May 08, 2021
Happy Nurses Week : May 6 – May 12
December 14, 2020 marked a historical medical breakthrough. On this day at 9:23 a.m., Sandra Lindsay, a critical nurse from Northwell Long Island Jewish Medical Center received the 1st dose of Pfizer’s coronavirus vaccine. Other states are expected to follow suit starting with the immunization of frontline workers, residents and staff at long term care facilities, and other high-risk population around the country.
There are existing debates and controversies about these vaccinations for so many different reasons. However, providing the public with adequate information is necessary so that they can arrive at an informed decision. Having the basic knowledge such as how the vaccine works, its side effects, known risks and rewards empower people especially during this difficult time. Ignorance takes away our right to make responsible decisions concerning our own health.
How the Vaccine Works
While the standard vaccines we have inject weakened or inactivated germs into our bodies, there is no live virus in this vaccine. This means that recipients cannot get infected by coronavirus.
The vaccine was created using a type of molecule called messenger RNA. It uses a different approach which has yet to be approved by the FDA. So, how is it different? Messenger RNA holds the code that teaches our cells to create a protein that triggers an immune response. This particular protein is known as the “spike” protein, which is similarly found on the surface of the COVID-19 virus. The body then detects the spike protein piece as foreign and our cells start building an immune response by creating antibodies against them. Once we get exposed and infected by the coronavirus, the antibodies will already be present and ready to provide the protection we need.

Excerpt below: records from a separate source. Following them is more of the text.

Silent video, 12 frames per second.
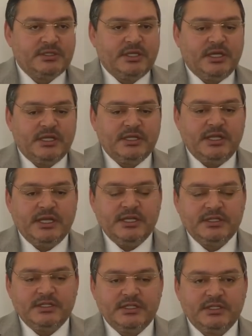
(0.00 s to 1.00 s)
Yani
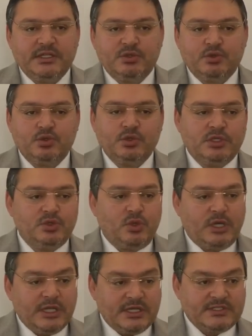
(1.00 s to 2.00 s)
elektrikten tutun ki
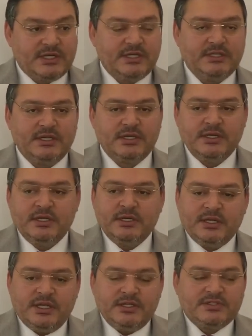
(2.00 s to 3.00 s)
doğalgaza kadar.
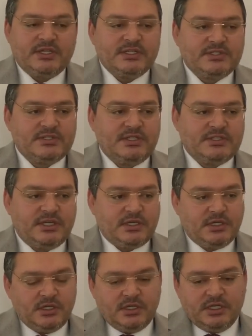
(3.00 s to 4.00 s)
Ya insan
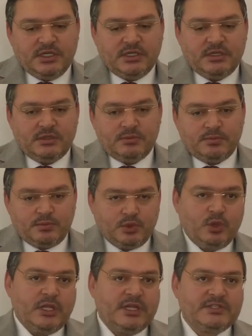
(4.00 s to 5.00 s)
ısınacak, e,
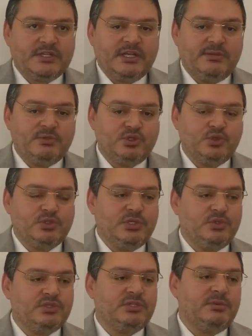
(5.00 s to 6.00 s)
Doğalgaza gelmiş yüzde
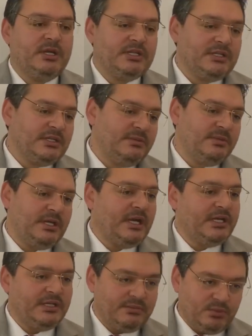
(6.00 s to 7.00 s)
126 gibi
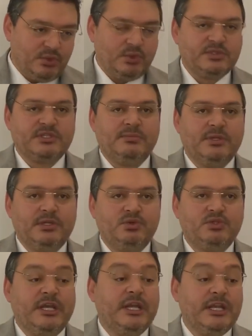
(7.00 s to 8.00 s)
aynı o zamlar.
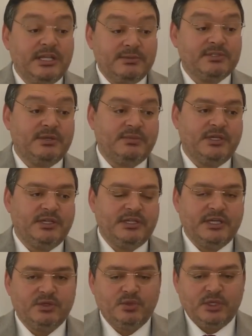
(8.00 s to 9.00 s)
Yüzde 50 gibi zam geldi
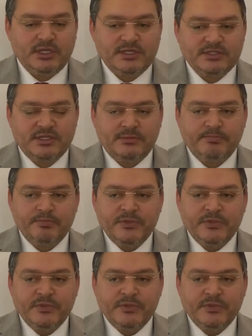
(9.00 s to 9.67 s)
yani doğalgaza.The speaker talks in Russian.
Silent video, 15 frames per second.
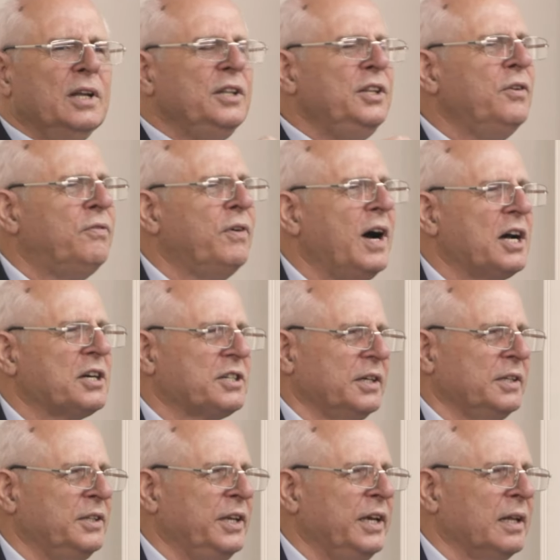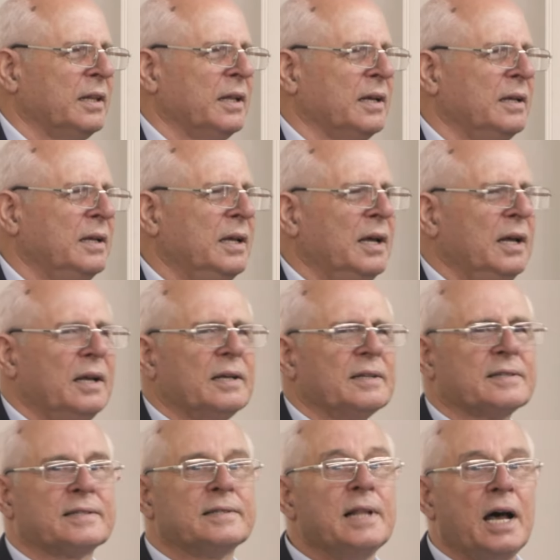не ваше дело
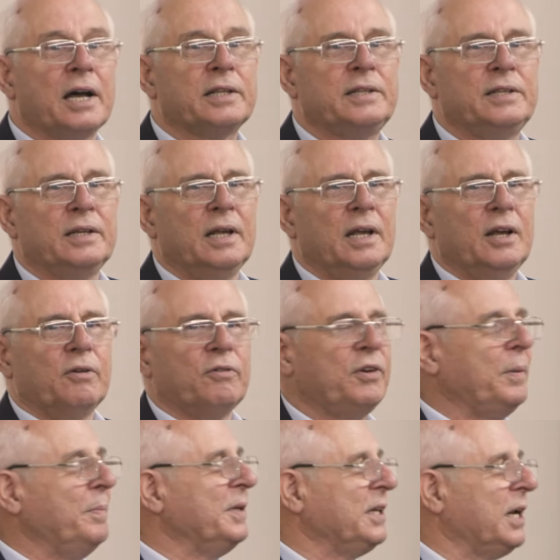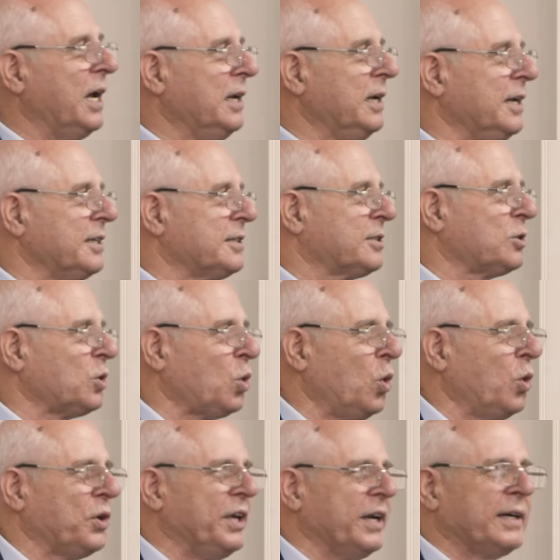знать времена или
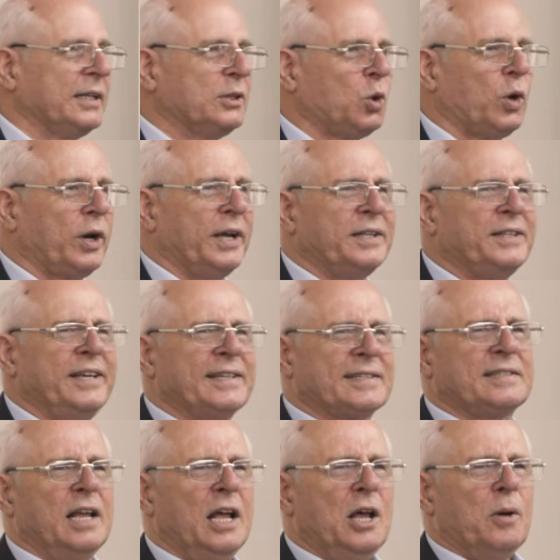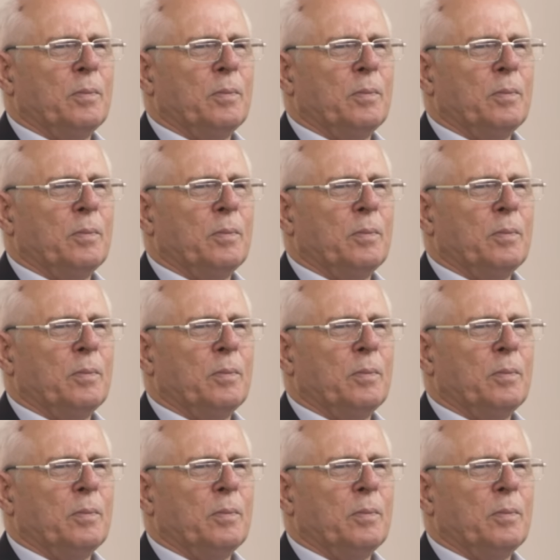сроки, которые ОтецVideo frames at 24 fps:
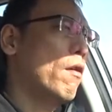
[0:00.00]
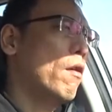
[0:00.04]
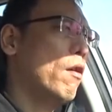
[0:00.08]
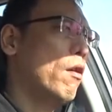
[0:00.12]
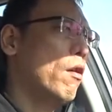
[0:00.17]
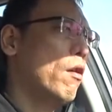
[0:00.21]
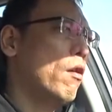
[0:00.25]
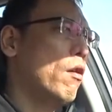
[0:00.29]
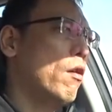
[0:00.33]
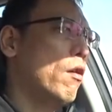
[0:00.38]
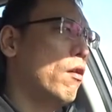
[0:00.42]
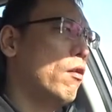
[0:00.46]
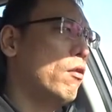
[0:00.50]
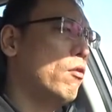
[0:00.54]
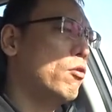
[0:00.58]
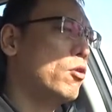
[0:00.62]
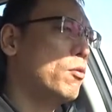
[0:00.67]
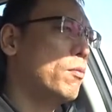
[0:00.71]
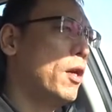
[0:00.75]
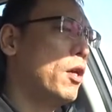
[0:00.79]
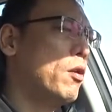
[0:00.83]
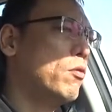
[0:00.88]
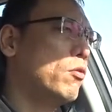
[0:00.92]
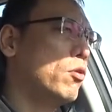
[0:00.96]
呃六十
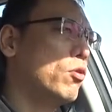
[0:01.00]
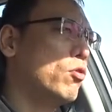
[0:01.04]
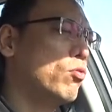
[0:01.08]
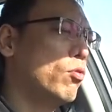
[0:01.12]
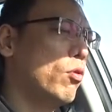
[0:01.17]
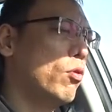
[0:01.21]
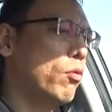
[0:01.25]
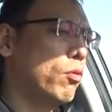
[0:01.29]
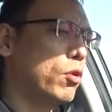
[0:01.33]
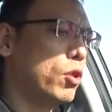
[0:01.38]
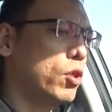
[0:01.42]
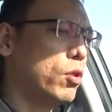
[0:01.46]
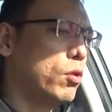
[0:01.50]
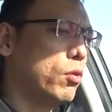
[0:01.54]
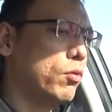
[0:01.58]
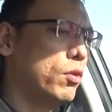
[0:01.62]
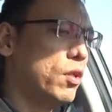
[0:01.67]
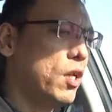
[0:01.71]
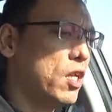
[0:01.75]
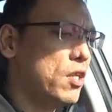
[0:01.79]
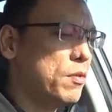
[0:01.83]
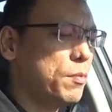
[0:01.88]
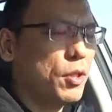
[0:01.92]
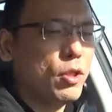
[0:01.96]
八公里左右的时
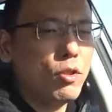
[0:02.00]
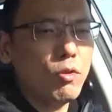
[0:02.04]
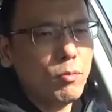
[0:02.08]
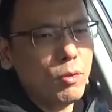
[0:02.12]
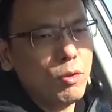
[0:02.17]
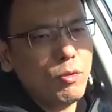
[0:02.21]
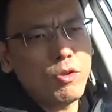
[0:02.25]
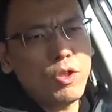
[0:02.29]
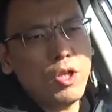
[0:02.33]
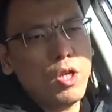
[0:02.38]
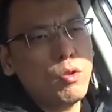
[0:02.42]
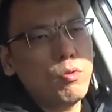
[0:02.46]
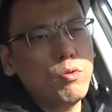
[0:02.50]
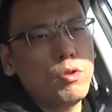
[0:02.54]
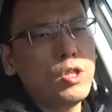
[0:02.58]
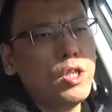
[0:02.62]
候，ESP 都没有介入，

It took “months” to create this vaccine, which is a short amount of time considering the process of vaccine development that often lasts 10-15 years. However, researchers have been studying and developing mRNA technology for decades. The use of mRNA vaccine has been previously considered for flu, Zika, rabies and cytomegalovirus (CMV) vaccines and has also been considered in cancer research. Since this technology can be developed in a laboratory using readily available materials, vaccine development is faster than the traditional method.
The vaccine is not FDA approved but has been allowed distribution through an Emergency Use Authorization. To date, 2 manufacturers namely Pfizer and Moderna have been awarded the EUA.
How effective is this vaccine?
Clinical trials show that the vaccine’s efficacy is limited for a couple of months. The vaccine was only shown to protect 50% of the participants after the first dose but was 95% effective after the second dose since the latter stimulates an even greater immune response than the first dose. In order to receive the full benefits of the vaccine, it is mandatory to receive the required doses. Depending on the brand of vaccine you received, the 2nd dose is given at 21 or 28 days after the initial dose, for Pfizer and Moderna vaccines, respectively.
What’s your Final Answer?
Statistics show that the U.S. leads the world with over 16 million cases and close to 300,000 deaths. As winter and flu season start, we can expect the situation to get worse if we do not come up with a viable solution soon. The vaccine is highly recommended for frontline workers, the elderly population, and those who have comorbidities putting them at high risk. It is not mandatory to get the vaccine but rather an option to consider by every individual. Being proactive in gathering as much information is critical as it will aid us in determining whether the vaccine is for us or not. Here are a few important questions to consider in your decision-making process:
Frontline workers and other healthcare providers around the world will be the first to avail of the vaccine. According to a study recently published in the International Journal of Infectious Diseases, over 300,000 workers have been infected from 37 countries with more than 2,500 deaths since August 2020. Among the 37 countries surveyed, the United States has the highest number of coronavirus infection. As infection and hospitalization rates rise, the country cannot afford to have its health workforce depleted.
We have been engaging in this war long enough. With all the casualties that the whole world has lost, this is our chance to fight back. This medical breakthrough signals the culmination of the “new normal” giving way to a renewed hope for a better life ahead of us.